Anyone who knocks the 1D MkIV clearly has not used one. It's easily the best camera I've ever had, I'm constantly bowled over by the performance, handling, flexibility and of course the files. People who knock the 1-series cameras probably have never owned one. 

1Ds MkIII vs 5DmkII? Video isn't an important area for me and if it was I'd get a dedicated video camera. The 1-series bodies are expensive but you definitely get what you pay for. My 1DsIII is a serious workhorse. When you look at the feature set (eg 45 point AF), the ergonomics and attention to detail plus the fact that it feels like it was carved from a solid lump of unobtainium it's no contest for a photographer who works their equipment hard in all sorts of environments in dynamic situations for a client who is most likely paying you quite a lot of money to 1. deliver the goods and 2. Not stuff up.

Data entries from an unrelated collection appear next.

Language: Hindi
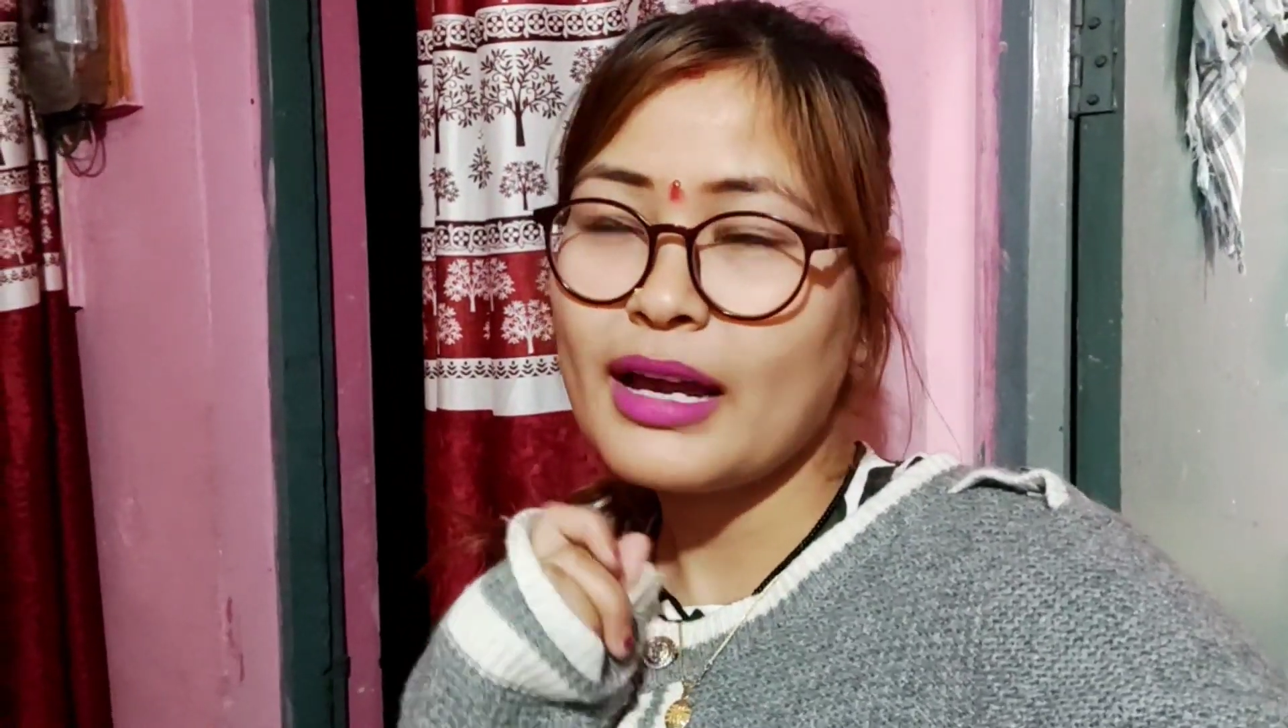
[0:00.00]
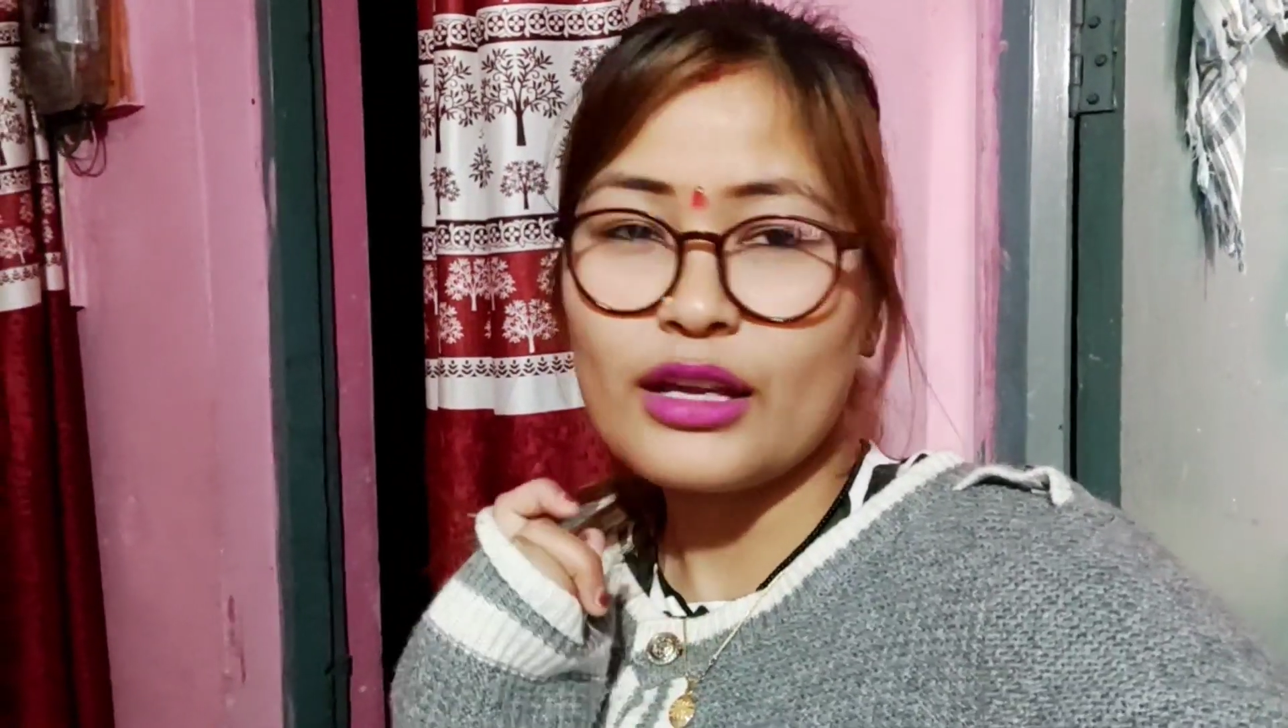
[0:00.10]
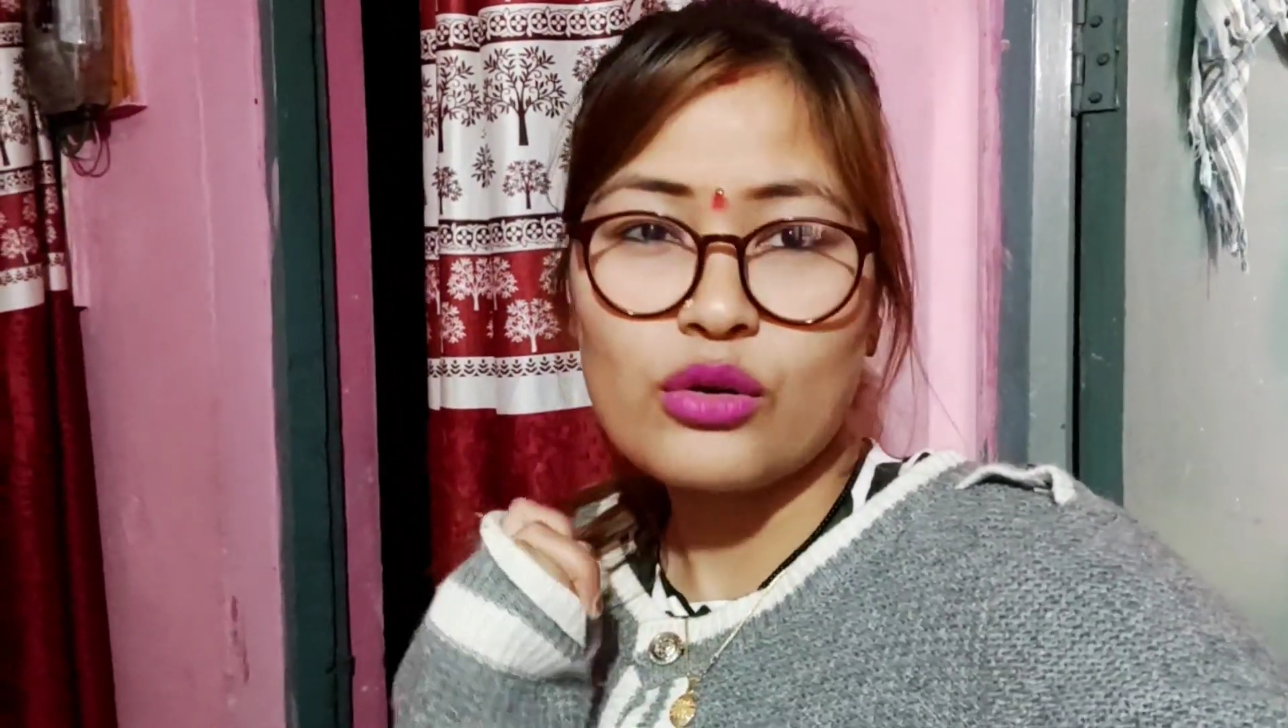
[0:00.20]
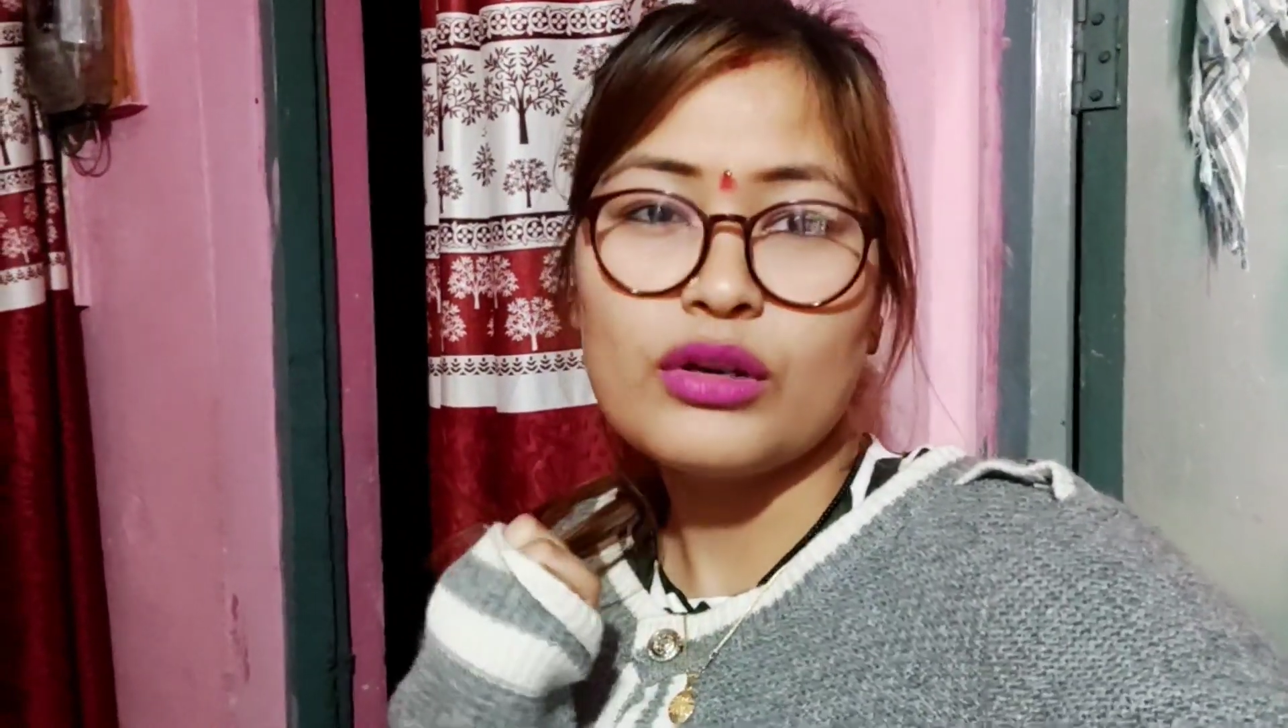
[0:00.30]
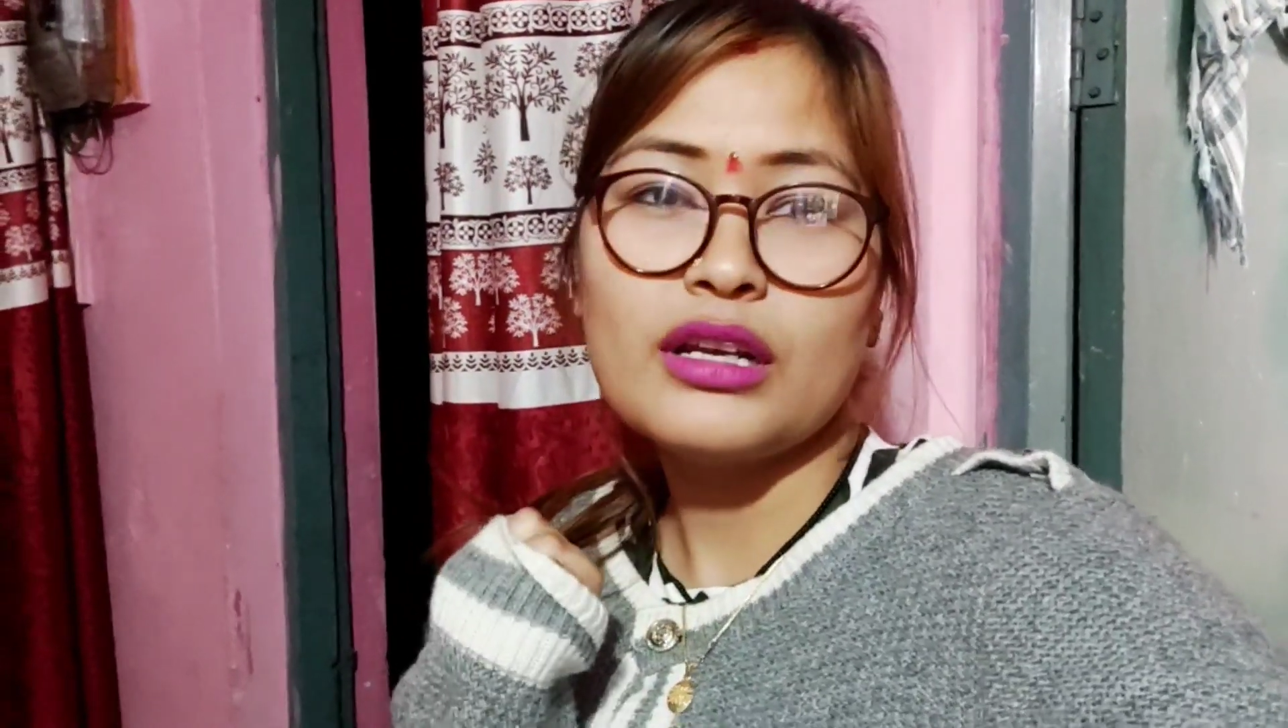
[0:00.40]

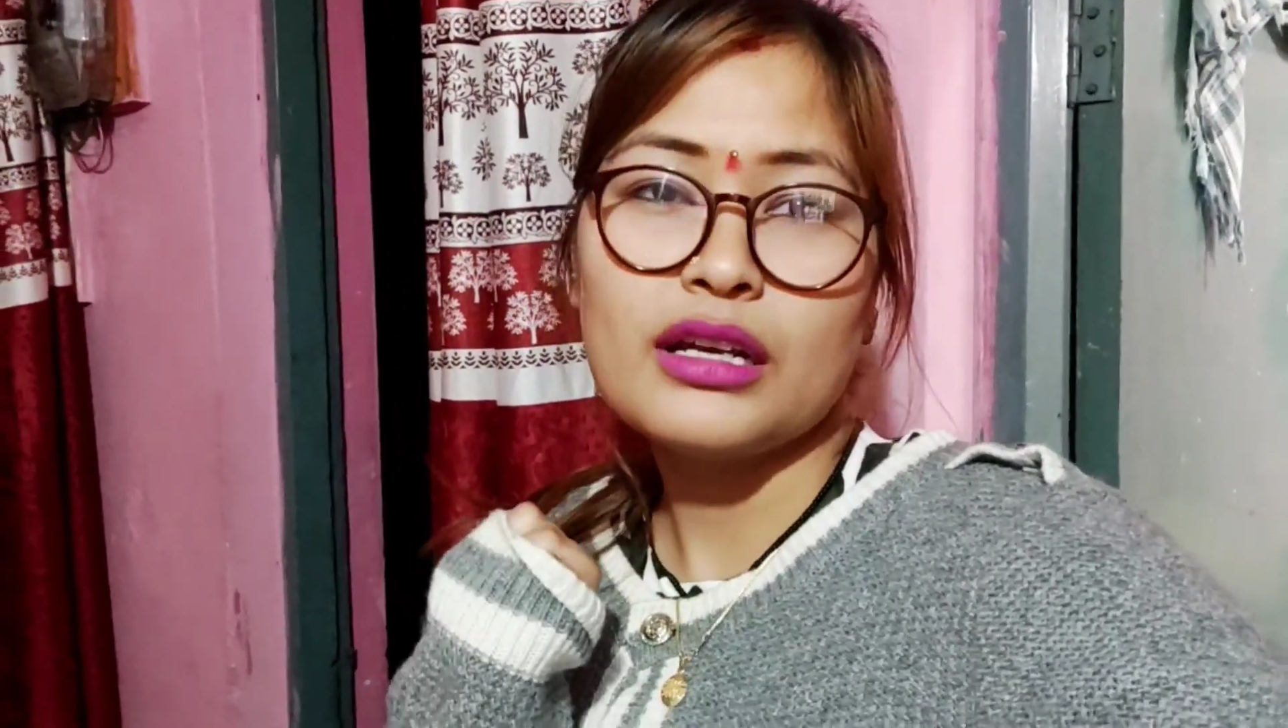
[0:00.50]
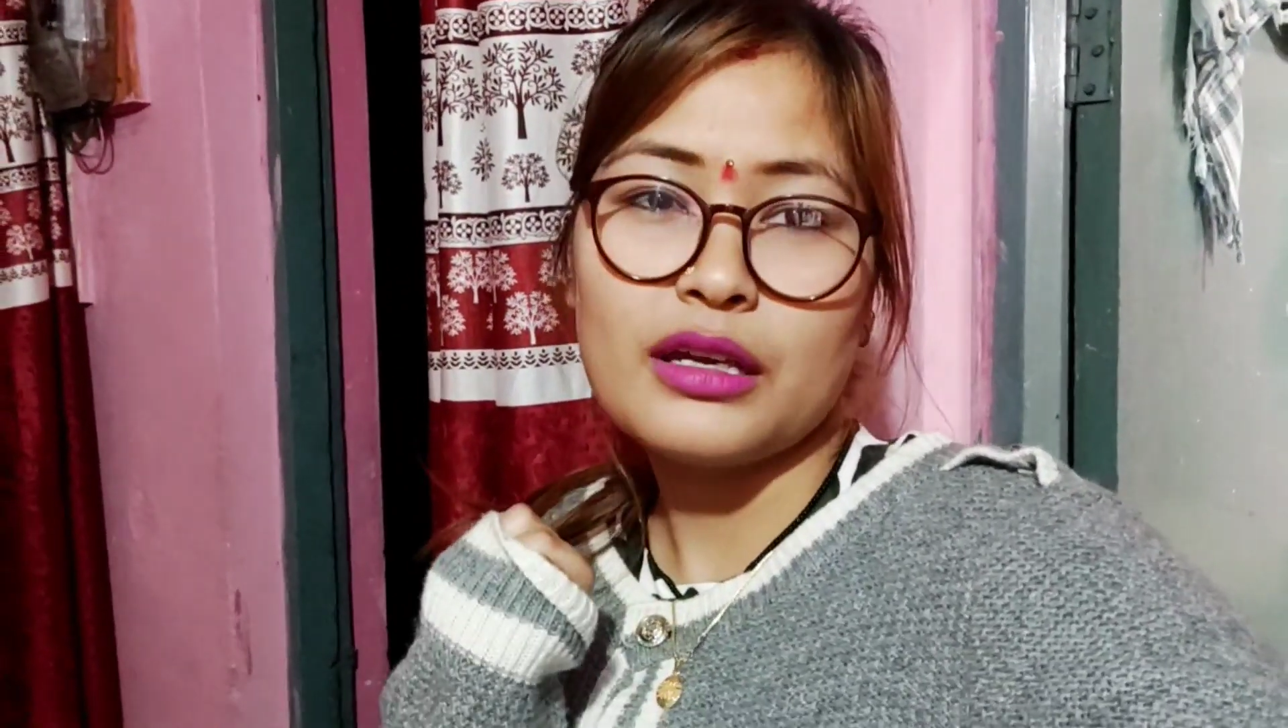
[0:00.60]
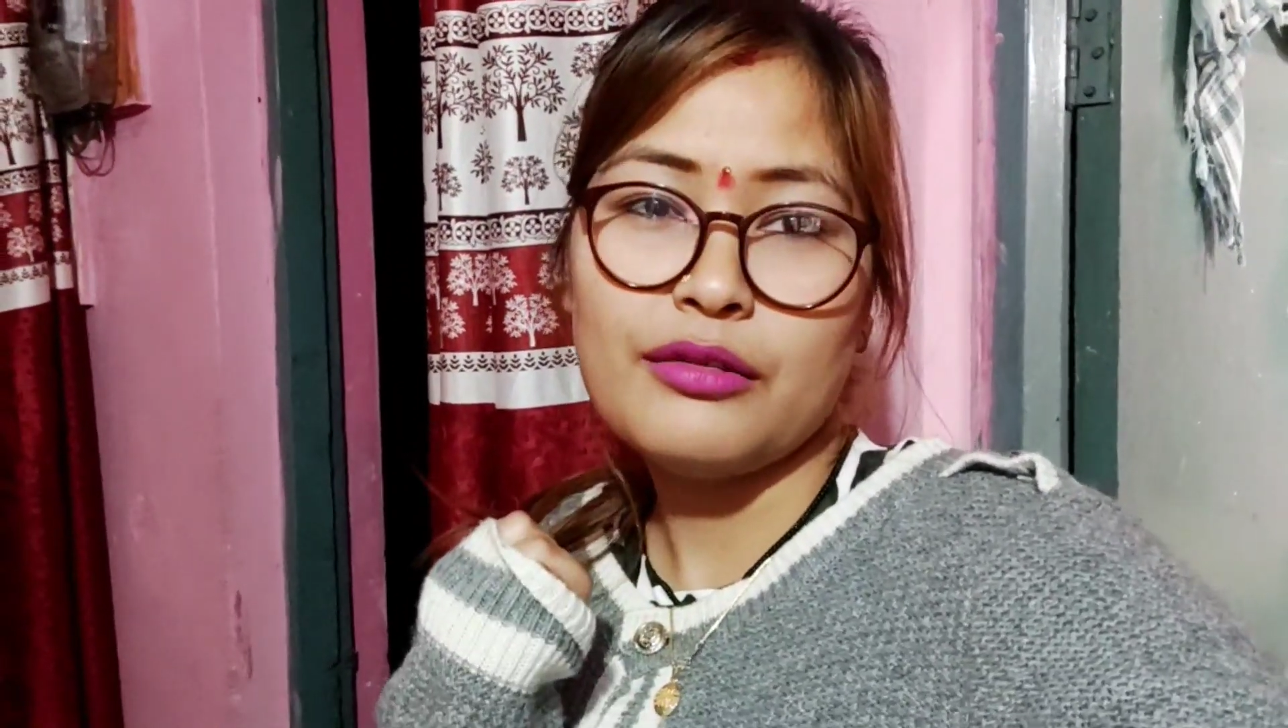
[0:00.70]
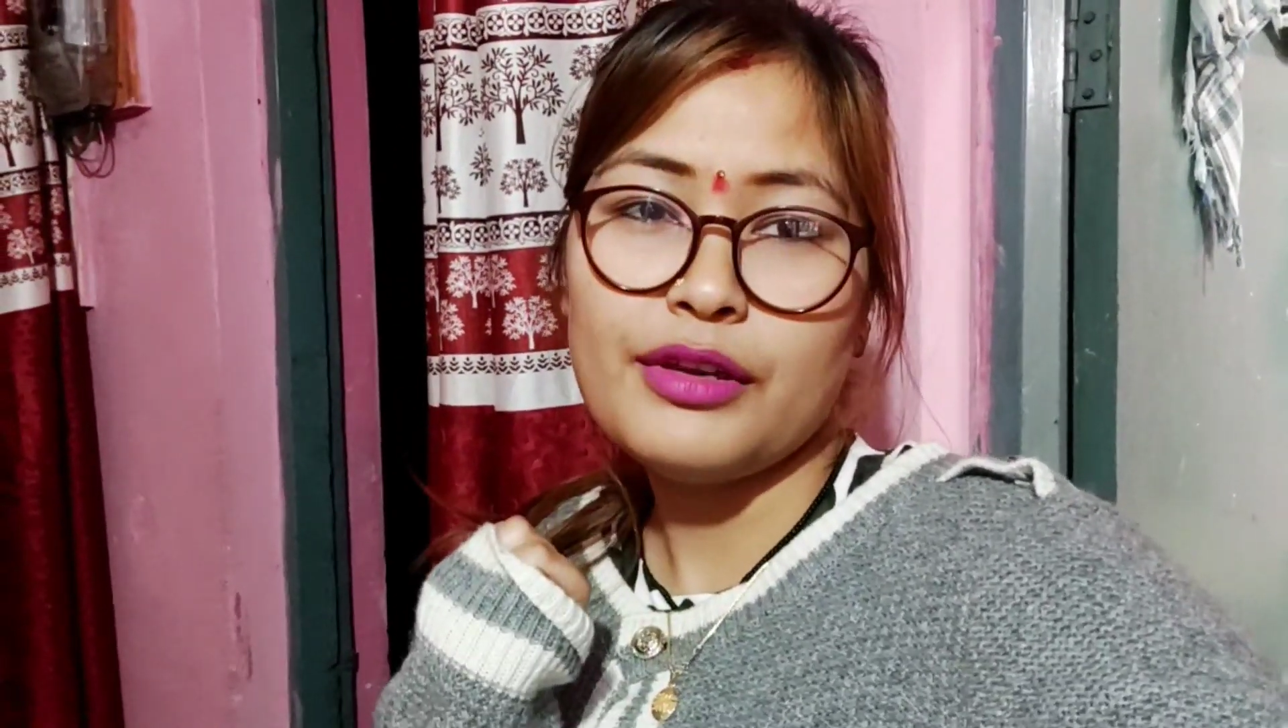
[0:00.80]
माइक्रोनी रखी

Agreed, in a static environment the files delivered from a 5DII would be indistinguishable from 1DsIII. So for video shooters, fair-weather landscape shooters, studio shooters and people who plain can't afford a 1-series Canon the 5DII is an excellent choice. But don't heap criticism on 1-series cameras from the comfort of your chair if you base your comments on hearsay, speculation etc unless you have had first hand experience with what is spectacular piece of equipment.

Paul Wright


----------



## Cannon Man (Jun 2, 2011)

Could not agree more with PWP! i have used the 1D Mark IV for almost a year now and i absolutely love the camera!
i love how you can customize everything and everything is designed near perfection when it comes to ease of use.. to me its THE complete camera. i will never go back to 5D cameras just because the built quality feels really toyish and cheap, just pressing the shutter button on a 5D after 1DIV feels really bad and it is too small for my hands and i hated having a battery grip on a 5D II.

Not trying to sound like a hater but i have never been releaved more than when i changed to 1D IV, even more so than barely making it to the toilet. i will be changing my other 1D IV to the new 1Ds model when it comes because i like full frame cameras but in the meantime i will be loveing my 1D IV's like no other.


----------



## kkoster (Jun 2, 2011)

pwp said:


> Video isn't an important area for me and if it was I'd get a dedicated video camera.



I love it when people make statements like this. You're not a videographer, yet you feel compelled to make summary judgement on the 5D2's video capabilities?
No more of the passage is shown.